**WORK INSTRUCTION**
Only the text belongs in the answer: every line of the records below, transcribed exactly.
# # # #
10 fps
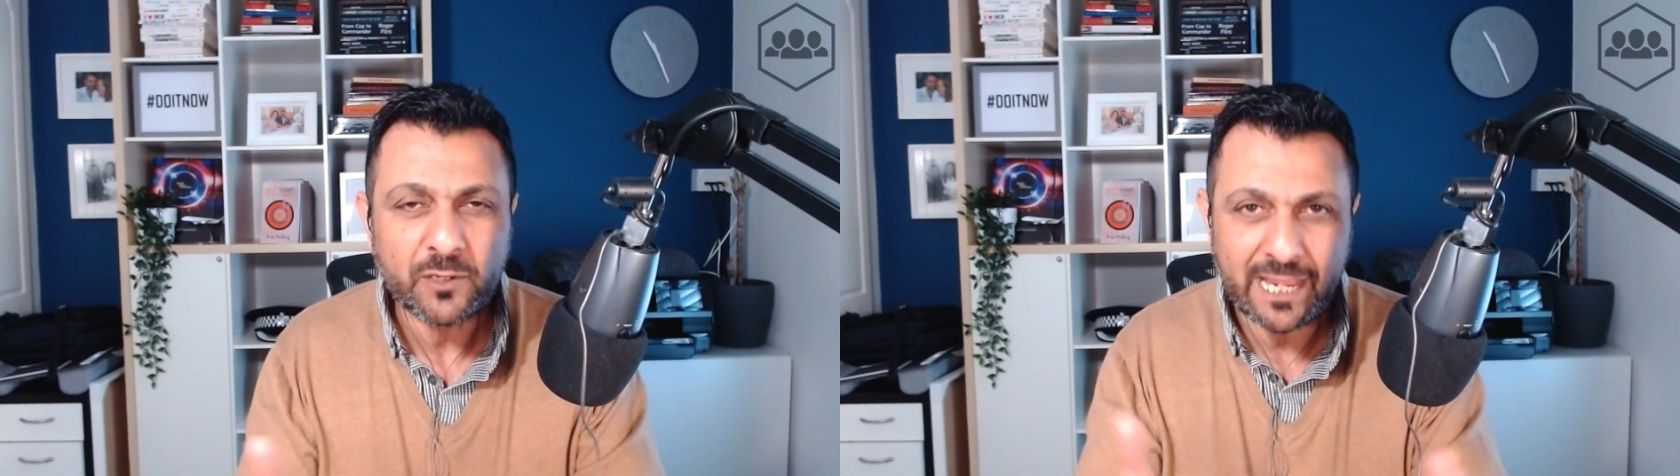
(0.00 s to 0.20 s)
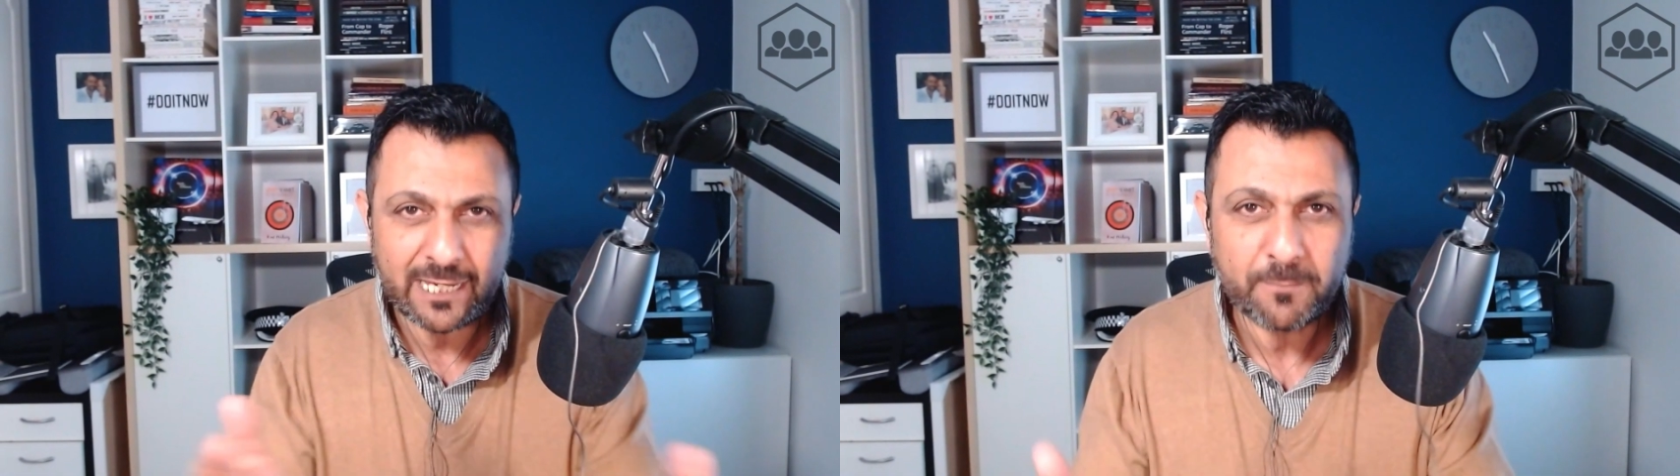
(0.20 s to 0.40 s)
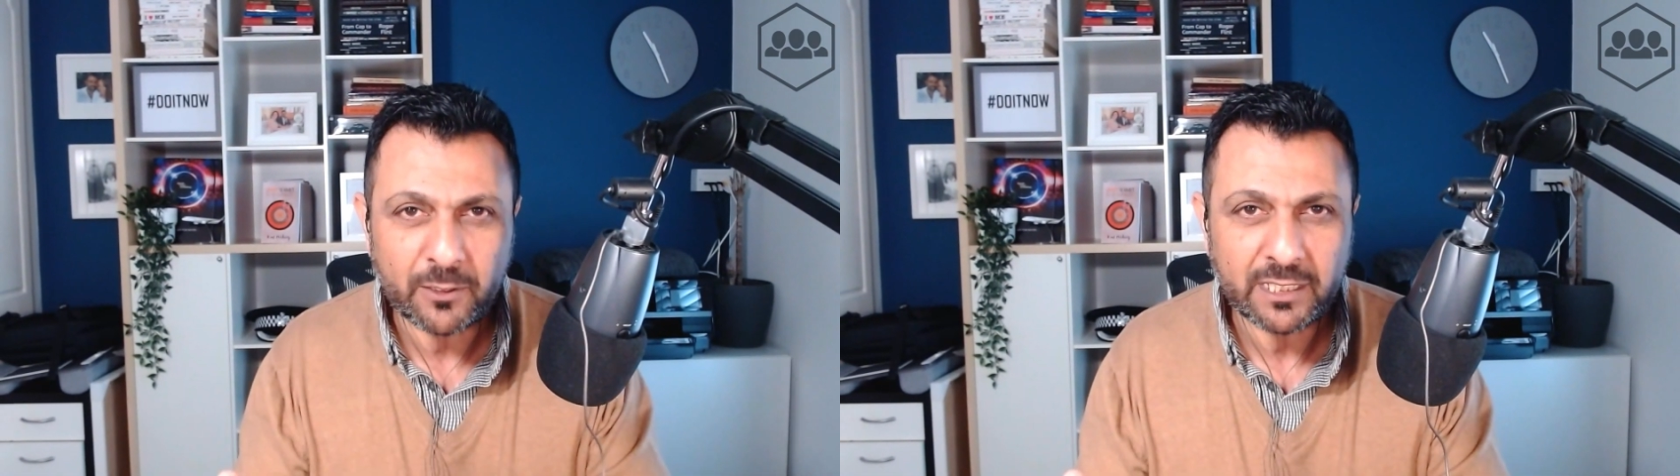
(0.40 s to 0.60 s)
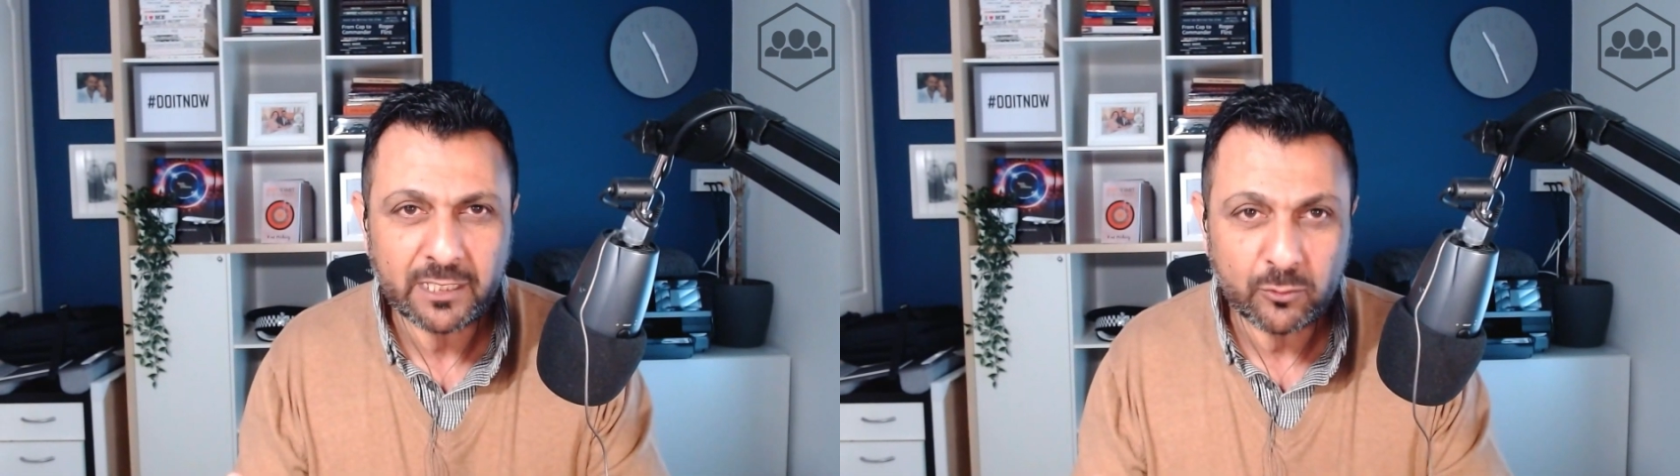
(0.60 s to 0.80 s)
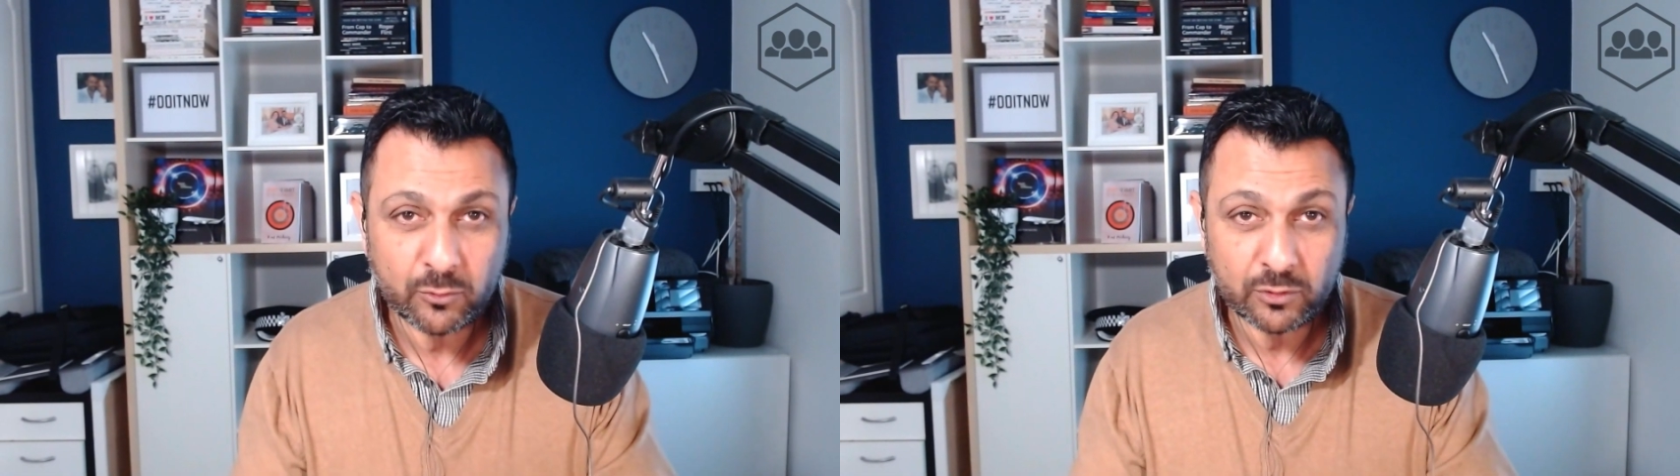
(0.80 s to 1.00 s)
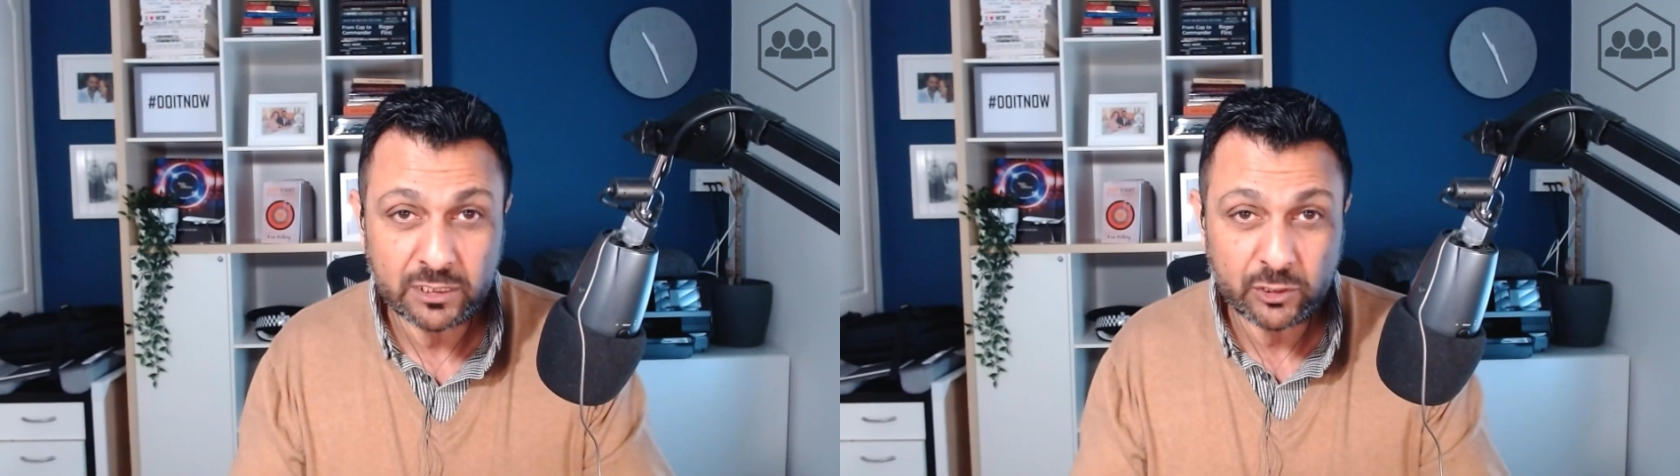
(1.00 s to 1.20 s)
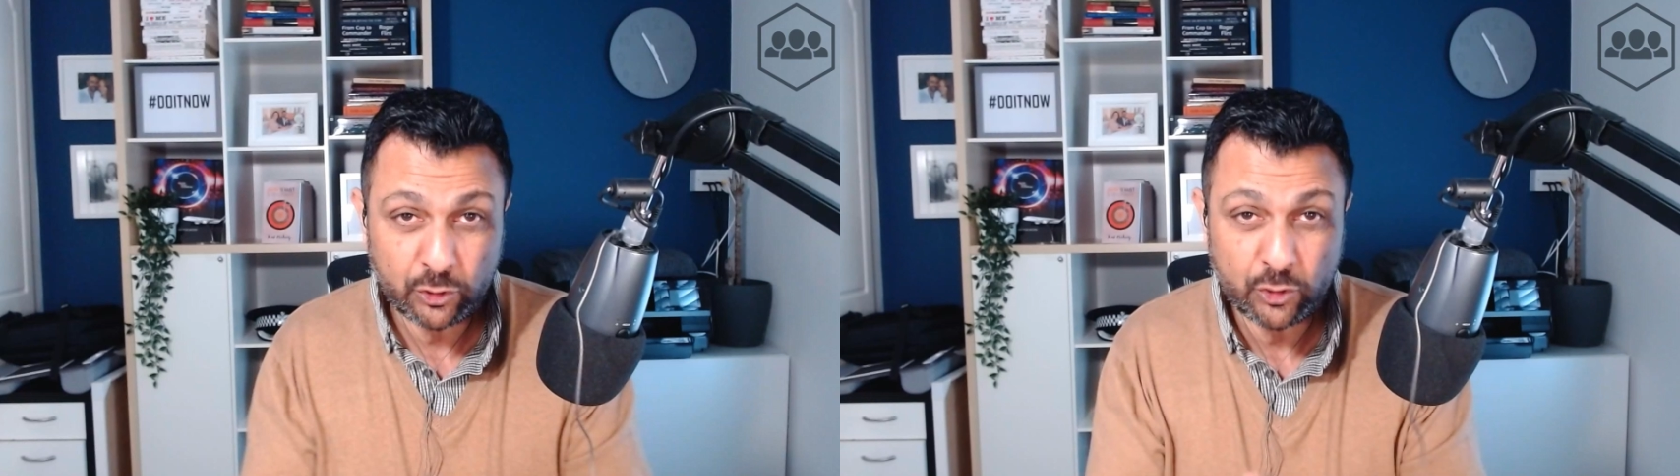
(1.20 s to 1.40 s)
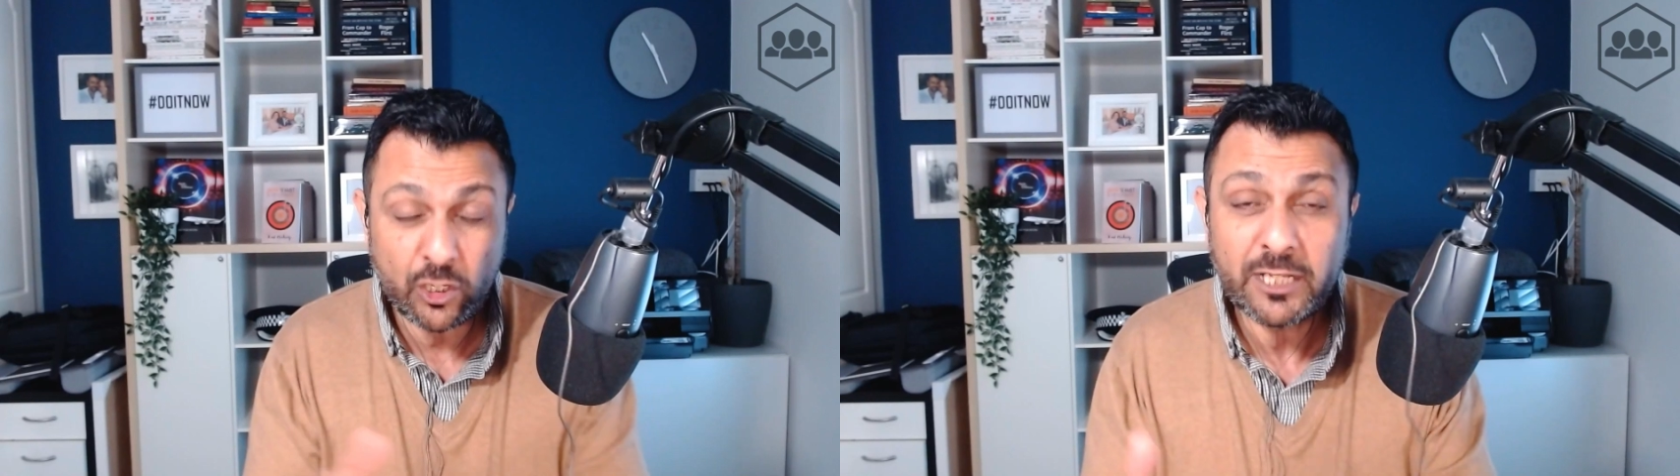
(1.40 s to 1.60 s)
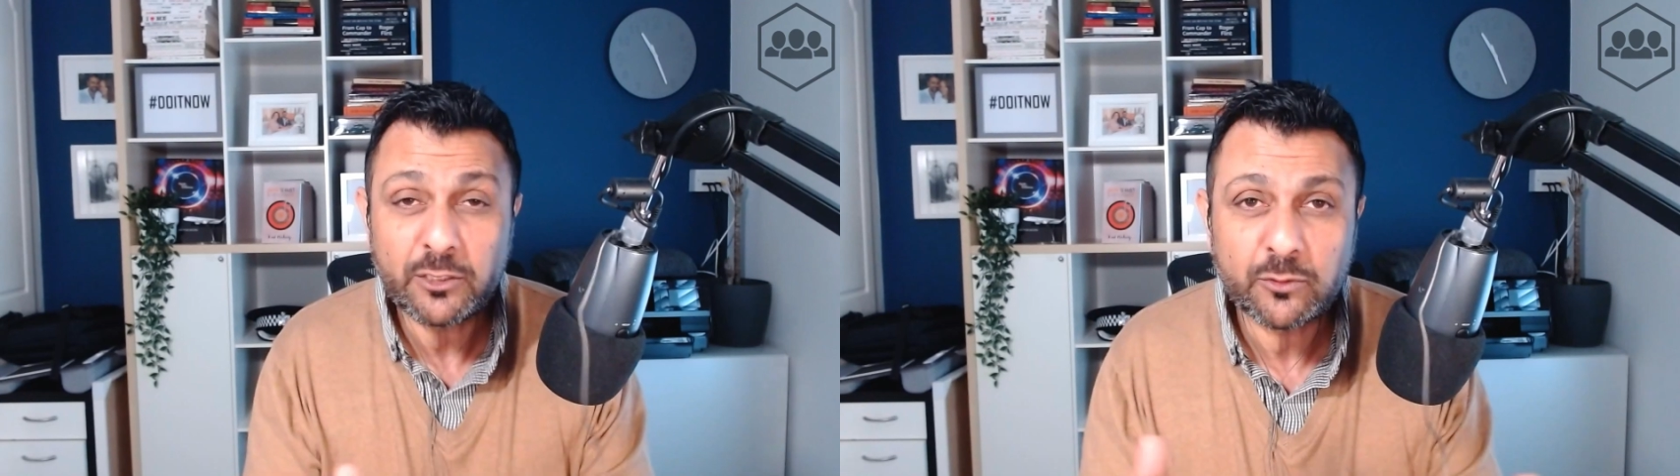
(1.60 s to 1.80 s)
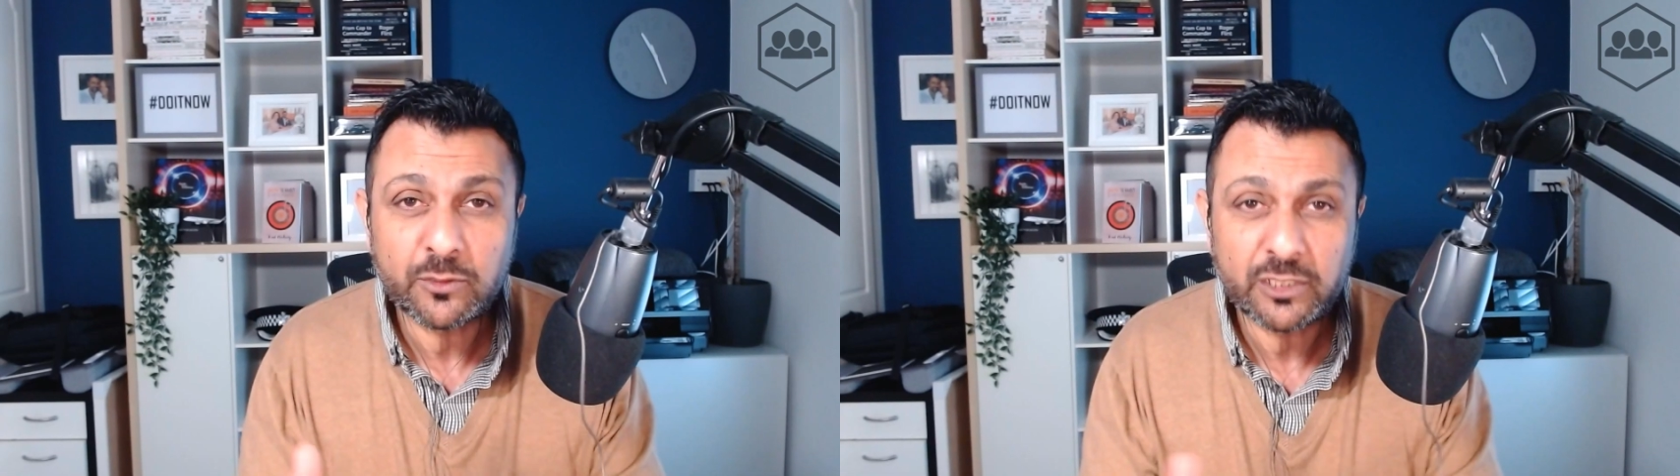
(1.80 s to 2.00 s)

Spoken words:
to anybody who is trying to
# # # #
**TASK OUTPUT**
10 fps
(0.00 s to 0.20 s)
(0.20 s to 0.40 s)
(0.40 s to 0.60 s)
(0.60 s to 0.80 s)
(0.80 s to 1.00 s)
(1.00 s to 1.20 s)
(1.20 s to 1.40 s)
(1.40 s to 1.60 s)
(1.60 s to 1.80 s)
(1.80 s to 2.00 s)

Spoken words:
to anybody who is trying to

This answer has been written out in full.